God has put limitations on the effects of evil. He has placed a buffer between us and our own folly. This does not mean that free will has been eliminated, or that we cannot destroy or wreck our own lives, it only means it is less likely we will. #towerofBabel

Think about how this plays out in the life of an individual. God is not obligated to shield us from our own bad decisions or to get us off the hook for the consequences – but sometimes, by his mercy, he does so anyway. When he does, it is because God is offering us a chance to make a change in our lives. He is giving us a chance to look at things from another angle, make a course correction, and make some different, better sorts of choices about how we are living. God is not obligated to do this for us even once. But, because of his love, he has done so. For some of us, he has given us several chances. He may not give another.

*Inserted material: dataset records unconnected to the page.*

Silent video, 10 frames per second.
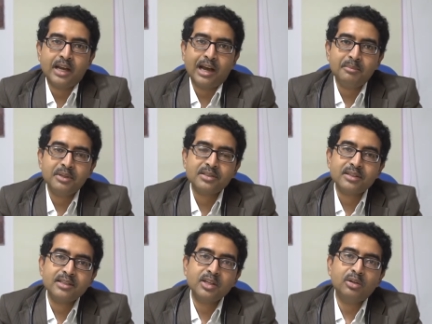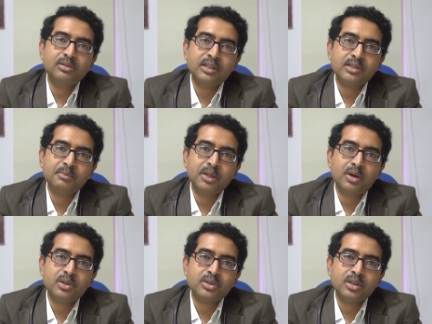I am discussing on this
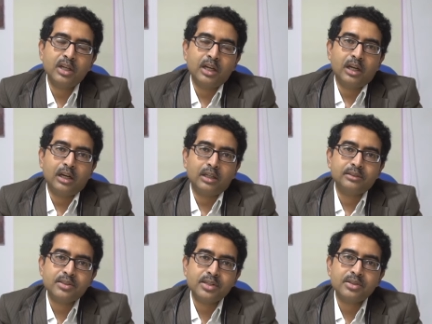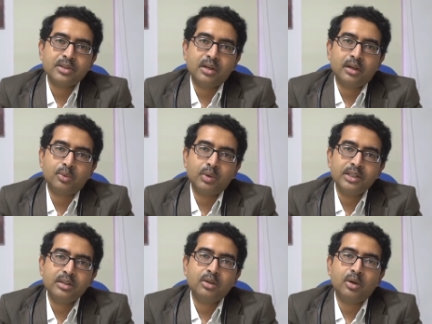because this is
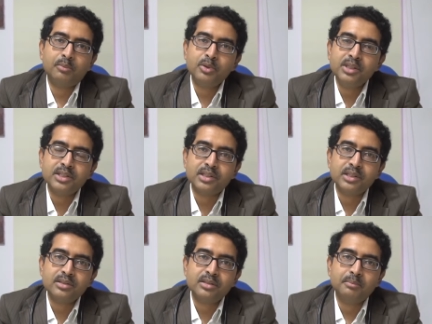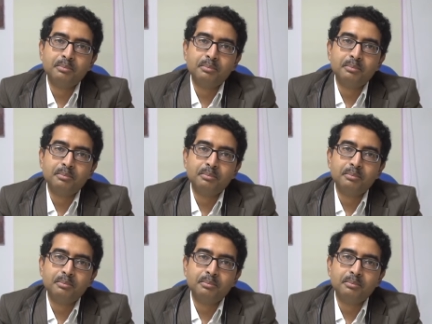quite a common disease,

This has nothing to do with his love running out. It is not about grace being rescinded. It is about the fact that God has no desire to turn you into a puppet. He doesn’t want to force you to do the right thing, to love him or anyone else, including yourself. If God took that choice from you, you would be no different than an inanimate object, or goldfish. He didn’t want you to be a robot, a puppet, a rock, or a goldfish. He designed you to be a fully human person, with a capacity for moral decision making – including the possibility of your making some really bad decisions. God designed you that way at considerable risk to himself.

Designing you that way meant that you might end up rejecting him. You might end up saying no to everything good, including healthy relationships and a balanced love for yourself and creation. God only intervenes to give you a redo, another chance to go at it. But to do so infinitely would be to strip you of your human nature. Hell is not when God finally punishes you for not loving him. Hell is when God allows you to spend eternity without his love, even though his love could make you infinitely happy. He will do everything, including beg, plead, prod, convict, challenge, chastise – and, get this, even let you kill him. But he will not force you to say yes. Eventually, he drops the restraints and allows you to run to your own destruction.

Today, if you hear his voice, do not harden your hearts.